**Problem to solve**
The reply should hold every line of the data below, unchanged, and none of the pictures.

(Dataset content Opens)

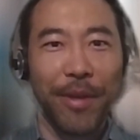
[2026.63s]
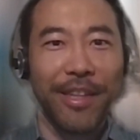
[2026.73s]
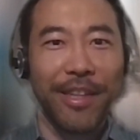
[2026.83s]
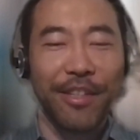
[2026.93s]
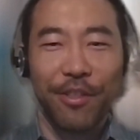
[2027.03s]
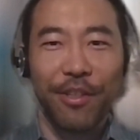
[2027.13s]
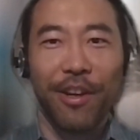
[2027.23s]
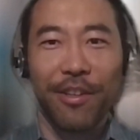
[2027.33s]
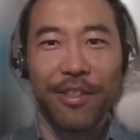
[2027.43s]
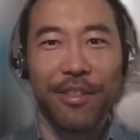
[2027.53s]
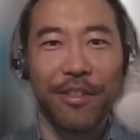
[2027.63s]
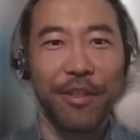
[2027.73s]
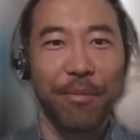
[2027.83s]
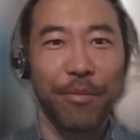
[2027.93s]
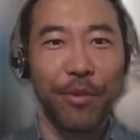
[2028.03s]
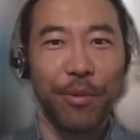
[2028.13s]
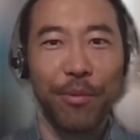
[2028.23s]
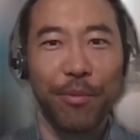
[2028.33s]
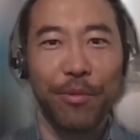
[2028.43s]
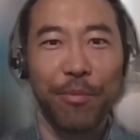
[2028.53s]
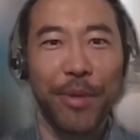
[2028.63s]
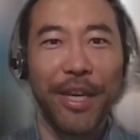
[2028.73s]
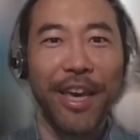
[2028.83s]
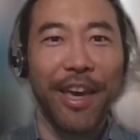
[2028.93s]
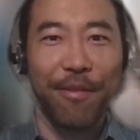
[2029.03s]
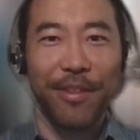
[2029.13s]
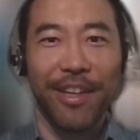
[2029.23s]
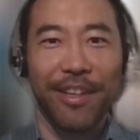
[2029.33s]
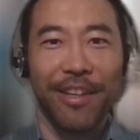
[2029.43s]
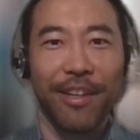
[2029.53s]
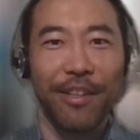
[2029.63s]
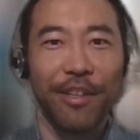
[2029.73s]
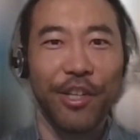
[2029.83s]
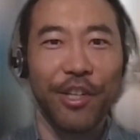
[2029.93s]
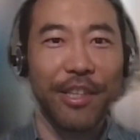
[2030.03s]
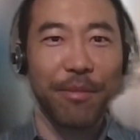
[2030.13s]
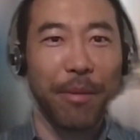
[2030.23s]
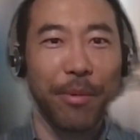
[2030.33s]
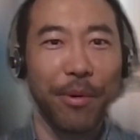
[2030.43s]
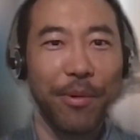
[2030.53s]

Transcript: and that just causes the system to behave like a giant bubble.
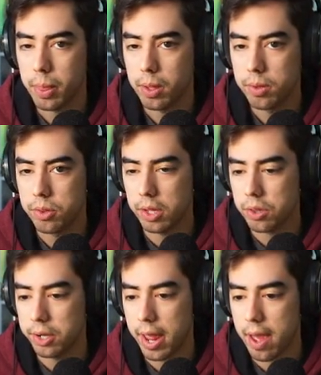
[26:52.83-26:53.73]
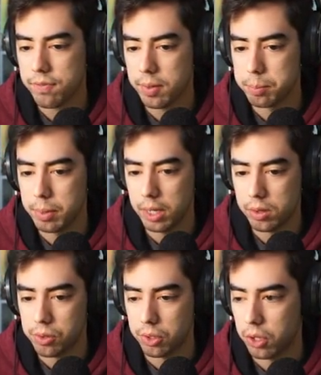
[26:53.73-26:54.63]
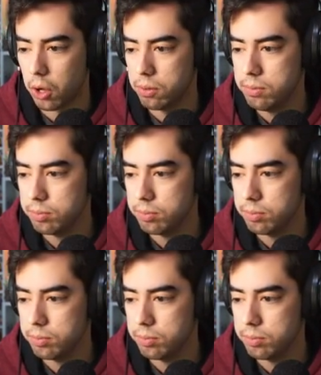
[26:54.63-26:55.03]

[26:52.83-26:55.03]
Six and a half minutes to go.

(Dataset content Closes)

**Task answer**
[2026.63s]
[2026.73s]
[2026.83s]
[2026.93s]
[2027.03s]
[2027.13s]
[2027.23s]
[2027.33s]
[2027.43s]
[2027.53s]
[2027.63s]
[2027.73s]
[2027.83s]
[2027.93s]
[2028.03s]
[2028.13s]
[2028.23s]
[2028.33s]
[2028.43s]
[2028.53s]
[2028.63s]
[2028.73s]
[2028.83s]
[2028.93s]
[2029.03s]
[2029.13s]
[2029.23s]
[2029.33s]
[2029.43s]
[2029.53s]
[2029.63s]
[2029.73s]
[2029.83s]
[2029.93s]
[2030.03s]
[2030.13s]
[2030.23s]
[2030.33s]
[2030.43s]
[2030.53s]

Transcript: and that just causes the system to behave like a giant bubble.
[26:52.83-26:53.73]
[26:53.73-26:54.63]
[26:54.63-26:55.03]

[26:52.83-26:55.03]
Six and a half minutes to go.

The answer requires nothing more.